09 May 2011

This Joyful Eastertide

Not a day but a whole season:  Eastertide, the Feast of Resurrection.  And so we live in the joy of the great 50 Days that will culminate on Pentecost.  We mark these days in several ways at St. Paul's.

1.  We substituted the Kyrie litany (943) for the Kyrie in the Divine Service
2.  We substitute Splendor and Honor (950) as the Hymn of Praise in the Divine Service (mega cool when the bells accompany the organ and the singing!)
3.  We substitute the joyous Celtic Alleluia (951) for the Alleluia in the Divine Service, and the alleluia is lengthened as the gradual is omitted
4.  We stand to receive our Lord's body and blood (we normally kneel for the Eucharist).
5.  We keep singing Easter hymns all through the 50 Days, including our closing hymn:  "He Is Arisen, Glorious Word!"
6.  We bump up the chanting - all collects, the Preface, and the Our Father.
7.  The paschal candle burns like a pillar of fire beside the Altar (until we move it to the Font again at Ascension, but we keep it lit through the day of Pentecost)

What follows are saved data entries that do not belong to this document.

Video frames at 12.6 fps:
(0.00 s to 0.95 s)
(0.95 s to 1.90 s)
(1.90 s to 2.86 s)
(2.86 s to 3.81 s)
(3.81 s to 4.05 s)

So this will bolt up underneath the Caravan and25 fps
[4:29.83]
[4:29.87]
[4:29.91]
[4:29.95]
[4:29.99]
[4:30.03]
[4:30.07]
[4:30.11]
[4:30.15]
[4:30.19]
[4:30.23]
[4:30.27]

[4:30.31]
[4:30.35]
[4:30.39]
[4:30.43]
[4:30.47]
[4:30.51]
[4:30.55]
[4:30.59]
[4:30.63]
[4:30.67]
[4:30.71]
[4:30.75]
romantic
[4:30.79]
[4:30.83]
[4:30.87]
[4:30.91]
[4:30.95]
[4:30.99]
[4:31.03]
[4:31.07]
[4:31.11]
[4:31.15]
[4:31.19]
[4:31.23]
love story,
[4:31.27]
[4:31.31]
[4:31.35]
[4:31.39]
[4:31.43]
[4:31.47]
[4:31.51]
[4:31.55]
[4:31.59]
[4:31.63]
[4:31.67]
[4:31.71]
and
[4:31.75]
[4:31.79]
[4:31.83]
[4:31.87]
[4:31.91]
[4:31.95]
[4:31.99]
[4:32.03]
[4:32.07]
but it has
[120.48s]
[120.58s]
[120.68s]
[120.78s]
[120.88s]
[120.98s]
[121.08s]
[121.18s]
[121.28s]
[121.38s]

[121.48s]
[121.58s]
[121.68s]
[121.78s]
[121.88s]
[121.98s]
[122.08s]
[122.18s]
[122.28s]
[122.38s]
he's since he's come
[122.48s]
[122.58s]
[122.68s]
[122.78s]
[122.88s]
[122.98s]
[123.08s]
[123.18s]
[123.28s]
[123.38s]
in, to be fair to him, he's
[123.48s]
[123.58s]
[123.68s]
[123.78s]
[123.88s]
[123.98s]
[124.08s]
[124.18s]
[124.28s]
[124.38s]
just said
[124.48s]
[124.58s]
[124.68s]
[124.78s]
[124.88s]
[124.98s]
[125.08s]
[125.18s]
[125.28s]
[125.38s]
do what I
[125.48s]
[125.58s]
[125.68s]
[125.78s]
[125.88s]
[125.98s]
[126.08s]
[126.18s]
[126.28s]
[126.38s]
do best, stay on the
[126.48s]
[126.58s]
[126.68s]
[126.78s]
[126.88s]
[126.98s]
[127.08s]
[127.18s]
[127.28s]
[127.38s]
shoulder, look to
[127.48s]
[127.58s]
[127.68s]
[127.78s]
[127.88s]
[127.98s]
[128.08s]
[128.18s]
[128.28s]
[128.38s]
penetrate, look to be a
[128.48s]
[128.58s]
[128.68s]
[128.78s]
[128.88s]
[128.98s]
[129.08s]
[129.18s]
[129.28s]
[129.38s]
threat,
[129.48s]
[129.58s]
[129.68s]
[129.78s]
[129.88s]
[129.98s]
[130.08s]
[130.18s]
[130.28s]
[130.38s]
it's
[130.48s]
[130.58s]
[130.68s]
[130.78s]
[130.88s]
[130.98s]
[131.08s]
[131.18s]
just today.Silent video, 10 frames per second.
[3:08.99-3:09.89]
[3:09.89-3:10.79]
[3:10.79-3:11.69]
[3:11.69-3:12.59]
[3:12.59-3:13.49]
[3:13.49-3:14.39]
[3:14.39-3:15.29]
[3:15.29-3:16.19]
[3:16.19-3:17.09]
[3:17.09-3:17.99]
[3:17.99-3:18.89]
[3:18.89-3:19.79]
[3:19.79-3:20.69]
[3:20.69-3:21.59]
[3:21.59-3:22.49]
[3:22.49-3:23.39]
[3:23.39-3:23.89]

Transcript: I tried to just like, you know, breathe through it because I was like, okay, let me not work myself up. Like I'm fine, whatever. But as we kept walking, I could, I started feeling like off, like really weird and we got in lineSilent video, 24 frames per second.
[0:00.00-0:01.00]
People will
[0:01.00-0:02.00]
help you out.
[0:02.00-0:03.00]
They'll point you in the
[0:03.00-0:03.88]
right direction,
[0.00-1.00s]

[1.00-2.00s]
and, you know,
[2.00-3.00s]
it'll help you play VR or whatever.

All these changes help mark the days as a time of overflowing joy and celebration when the light of a new creation, breaking forth out of the darkness of the grave, beams with gladdening rays into this sad and broken world.  There is a hope beyond all disappointments and grief.  The days of Easter are the days when we feel most at home.  If the joy of Christmas is that God made His home with us; the joy of Easter is that He has opened the way for us to make our home with Him! "When You had overcome the sharpness of death, You opened the kingdom of heaven to all believers."  During these days we bask in the light that streams from that open door. Sins forgiven, death destroyed, fears banished, joys overflowing - who could not love these holy days?

4 comments:

jgernander said...

What is the Celtic Alleluia? Can you tell me the origin of 951?

Also how is it lengthened?

It says "Cantor (Psalms)" toward the end. How does one do that?

Interested,
Jerry Gernander

Anonymous said...

The early Christian Church chose
Sunday as their day of worship to
honor the Resurrected Christ.
Therefore, every Sunday is a "Little
Easter." As a result every Sunday
should be a day to rejoice as
grateful Christians gather to
celebrate Christ's victory over sin,
death, and the devil. In effect the
entire church year celebrates Easter.

Michael L. Anderson, M.D. said...

Well. yes. The beginning of the week is indeed an oft occurring and blessed reminder of our own new beginning, through the means of our Lord Christ's eternal triumph.

But we can't entirely ignore other God-given cycles which are veritably appreciated amongst us, in body and time, can we? As Pr. Weedon emphasized right from the get-go, we have an entire season which cries out "New birth! New creature! New birth! New creature!" If the Church would refuse to do it, the sparrows and finches would surely shoulder the load. If not the latter beings, then the stones. If they're not too busy, dancing a jig.

In this season, we do have our Mondays of Quasimodo Geniti, our Tuesdays of Misericordias Domini, our Wednesdays of Jubilate and a whole bunch more, actually. Fifty days of this, from the Lord who admired the lilies of the field, the work of His hands.

What a wonderful time to be alive ... forever! Even the names that grace this delightful season, have a rhythm that would make a normal EKG blush.

William Weedon said...

Jerry, sorry it took me so long to get back to you. I do not know the origin of 951, but the people sure do belt it out with joy. The alleluia is lengthened by having the people sing the four-fold alleluia, then the cantor a verse, then the four-fold alleluia again, then the verse again, then the four-fold alleluia again. Normally, the people only sing the alleluia before and after the verse.

Easiest way to use a verse with cantor singing the verse, is to use the "b" option in the LSB's Organist edition, and then to match it with tone E.